> **WHAT YOU ARE ASKED TO DO**: Find the line containing "(1.00 s to 2.00 s)" in the data below and repeat it, along with all later lines, exactly through the last one.

> **DATA RECORDS**:
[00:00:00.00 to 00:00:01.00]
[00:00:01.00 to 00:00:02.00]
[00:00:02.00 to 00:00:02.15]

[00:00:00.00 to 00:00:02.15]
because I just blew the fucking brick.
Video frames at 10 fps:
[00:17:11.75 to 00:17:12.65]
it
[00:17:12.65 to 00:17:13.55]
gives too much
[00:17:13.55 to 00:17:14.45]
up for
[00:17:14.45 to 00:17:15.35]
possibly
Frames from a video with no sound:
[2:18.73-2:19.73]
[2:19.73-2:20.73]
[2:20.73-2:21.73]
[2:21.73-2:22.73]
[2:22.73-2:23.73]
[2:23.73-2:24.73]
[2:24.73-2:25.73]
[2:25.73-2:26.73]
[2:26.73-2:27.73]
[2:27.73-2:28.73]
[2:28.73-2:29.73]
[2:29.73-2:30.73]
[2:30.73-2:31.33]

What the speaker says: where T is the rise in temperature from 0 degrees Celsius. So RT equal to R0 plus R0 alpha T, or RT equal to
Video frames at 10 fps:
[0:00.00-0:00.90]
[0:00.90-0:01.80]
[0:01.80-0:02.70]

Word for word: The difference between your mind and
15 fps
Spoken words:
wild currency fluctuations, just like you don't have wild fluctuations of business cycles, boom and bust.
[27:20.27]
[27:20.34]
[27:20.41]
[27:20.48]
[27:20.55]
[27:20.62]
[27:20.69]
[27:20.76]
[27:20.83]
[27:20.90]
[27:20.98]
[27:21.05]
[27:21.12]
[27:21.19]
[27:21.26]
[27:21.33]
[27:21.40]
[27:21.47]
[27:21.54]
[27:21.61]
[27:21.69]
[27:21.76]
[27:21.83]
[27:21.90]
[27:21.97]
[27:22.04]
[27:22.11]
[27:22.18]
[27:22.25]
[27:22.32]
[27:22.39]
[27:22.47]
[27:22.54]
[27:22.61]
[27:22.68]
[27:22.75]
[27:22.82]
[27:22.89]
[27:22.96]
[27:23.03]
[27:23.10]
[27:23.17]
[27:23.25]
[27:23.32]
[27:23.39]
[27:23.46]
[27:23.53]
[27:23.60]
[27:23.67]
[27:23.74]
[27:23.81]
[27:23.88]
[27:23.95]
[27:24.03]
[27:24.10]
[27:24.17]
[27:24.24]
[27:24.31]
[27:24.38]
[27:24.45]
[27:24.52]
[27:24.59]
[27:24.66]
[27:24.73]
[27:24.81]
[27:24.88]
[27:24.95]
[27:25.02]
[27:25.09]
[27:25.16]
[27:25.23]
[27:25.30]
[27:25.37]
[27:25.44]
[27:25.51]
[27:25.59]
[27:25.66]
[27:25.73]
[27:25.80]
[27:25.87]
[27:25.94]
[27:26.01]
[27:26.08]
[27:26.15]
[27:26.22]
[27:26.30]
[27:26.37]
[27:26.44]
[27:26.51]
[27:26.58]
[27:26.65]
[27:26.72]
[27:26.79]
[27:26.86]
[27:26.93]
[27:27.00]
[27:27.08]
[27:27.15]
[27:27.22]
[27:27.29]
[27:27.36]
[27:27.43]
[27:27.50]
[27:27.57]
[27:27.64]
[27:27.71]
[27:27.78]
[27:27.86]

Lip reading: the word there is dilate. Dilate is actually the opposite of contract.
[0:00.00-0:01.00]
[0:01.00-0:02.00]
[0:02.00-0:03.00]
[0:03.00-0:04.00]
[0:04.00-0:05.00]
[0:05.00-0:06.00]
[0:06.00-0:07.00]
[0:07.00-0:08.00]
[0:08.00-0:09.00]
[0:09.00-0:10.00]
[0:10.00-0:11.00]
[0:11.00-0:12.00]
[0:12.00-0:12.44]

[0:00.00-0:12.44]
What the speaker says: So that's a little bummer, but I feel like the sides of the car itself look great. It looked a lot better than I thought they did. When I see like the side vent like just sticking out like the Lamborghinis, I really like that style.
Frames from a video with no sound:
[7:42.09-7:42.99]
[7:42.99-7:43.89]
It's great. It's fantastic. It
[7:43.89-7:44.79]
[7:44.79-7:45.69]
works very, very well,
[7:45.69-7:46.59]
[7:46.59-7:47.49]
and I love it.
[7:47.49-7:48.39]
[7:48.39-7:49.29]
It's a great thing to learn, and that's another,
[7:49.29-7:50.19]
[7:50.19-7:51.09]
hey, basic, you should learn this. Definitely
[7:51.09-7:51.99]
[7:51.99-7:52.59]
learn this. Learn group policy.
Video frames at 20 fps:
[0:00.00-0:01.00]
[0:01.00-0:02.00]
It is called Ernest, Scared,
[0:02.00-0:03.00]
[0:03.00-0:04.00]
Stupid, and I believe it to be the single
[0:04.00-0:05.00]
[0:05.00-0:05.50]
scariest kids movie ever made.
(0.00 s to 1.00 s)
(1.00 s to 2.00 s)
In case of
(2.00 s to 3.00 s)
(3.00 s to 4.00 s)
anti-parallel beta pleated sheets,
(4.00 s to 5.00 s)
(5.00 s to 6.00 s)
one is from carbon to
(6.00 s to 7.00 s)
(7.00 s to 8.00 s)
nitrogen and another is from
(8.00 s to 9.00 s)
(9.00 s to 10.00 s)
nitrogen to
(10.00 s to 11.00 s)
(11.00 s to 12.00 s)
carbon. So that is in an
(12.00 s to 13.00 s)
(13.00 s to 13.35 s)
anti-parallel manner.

> **RESULT OF THIS EXERCISE**:
(1.00 s to 2.00 s)
In case of
(2.00 s to 3.00 s)
(3.00 s to 4.00 s)
anti-parallel beta pleated sheets,
(4.00 s to 5.00 s)
(5.00 s to 6.00 s)
one is from carbon to
(6.00 s to 7.00 s)
(7.00 s to 8.00 s)
nitrogen and another is from
(8.00 s to 9.00 s)
(9.00 s to 10.00 s)
nitrogen to
(10.00 s to 11.00 s)
(11.00 s to 12.00 s)
carbon. So that is in an
(12.00 s to 13.00 s)
(13.00 s to 13.35 s)
anti-parallel manner.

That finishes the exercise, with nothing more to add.